From: John Stumbles on 4 Feb 2010 07:32 I have a server box with a raid setup using mdadm. It currently only has one drive (that's another story ...) but was working OK as a degraded array. However since rebooting the system last night it's no longer coming up. On bootup after the PC's normal F1-for-bios message (where I can go into BIOS setup) I get a Tab-for-raid-setup, and if I do that I can see that the SATA card's VIA BIOS is seeing the drive. Normal Linux bootup (this is Debian stable) halts as fsck fails because it can't find /dev/md0. dmesg seems to be seeing the drive and reports sd 3:0:0:0 [sdb] Attached SCSI disk Normally mdadm should Just Work and create /dev/md0 from the physical drive. Any suggestions what's going wrong, or what to look for next? -- John Stumbles If we'd known how much fun grandchildren are we'd have had them first
From: Aragorn on 4 Feb 2010 10:18 On Thursday 04 February 2010 13:32 in comp.os.linux.misc, somebody identifying as John Stumbles wrote... > I have a server box with a raid setup using mdadm.
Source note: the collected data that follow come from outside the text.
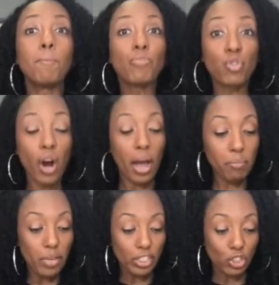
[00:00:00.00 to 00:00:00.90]
dry
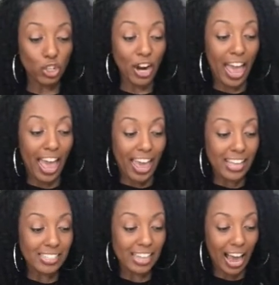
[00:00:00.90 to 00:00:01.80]
mixture
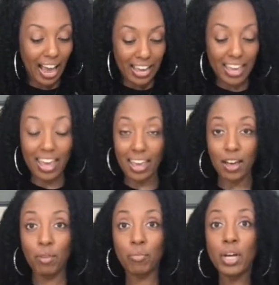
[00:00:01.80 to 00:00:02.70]
as I
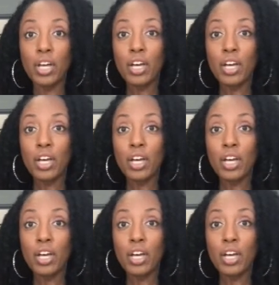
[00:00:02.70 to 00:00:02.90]
am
It currently only > has one drive (that's another story ...) [... But one that may be relevant. :-) If the other hard disk(s) have failed, then there is a chance that your now last remaining disk is starting to fail as well. > ...] but was working OK as a degraded array. However since rebooting > the system last night it's no longer coming up. Hmm... You don't keep this server running 24/7? > On bootup after the PC's normal F1-for-bios message (where I can go > into BIOS setup) I get a Tab-for-raid-setup, and if I do that I can > see that the SATA card's VIA BIOS is seeing the drive. This is irrelevant, though. Motherboard RAID implementations are typically FakeRAID solutions. The RAID functionality of those chipsets is limited to real mode only so that an operating system can boot from such a RAID array and then implement its software RAID solution on it once the drivers have been loaded. In other words, activating the RAID in the BIOS would normally only work until Linux is taking over, which in this case, it appears to be failing to do. > Normal Linux bootup (this is Debian stable) halts as fsck fails > because it can't find /dev/md0. Did you by any chance install, remove or update any software on this system recently without that it had been shut down or rebooted since? If so, it might be a problem with /udev/ - which could also be related to /sysfs/ of course. Modern GNU/Linux systems usually use /udev/ to create the device special files on demand. > dmesg seems to be seeing the drive and reports > sd 3:0:0:0 [sdb] Attached SCSI disk So the kernel sees the drive, but somehow the device special file is not created. Again, with the knowledge I have at the moment, things seem to point at /udev/ and/or /sysfs/ - is it mounted from within the initrd? > Normally mdadm should Just Work and create /dev/md0 from the physical > drive. Any suggestions what's going wrong, or what to look for next? Have you tried booting up with a rescue CD or a live CD to see whether the drive is recognized and/or whether the device special files for it are created? -- *Aragorn* (registered GNU/Linux user #223157)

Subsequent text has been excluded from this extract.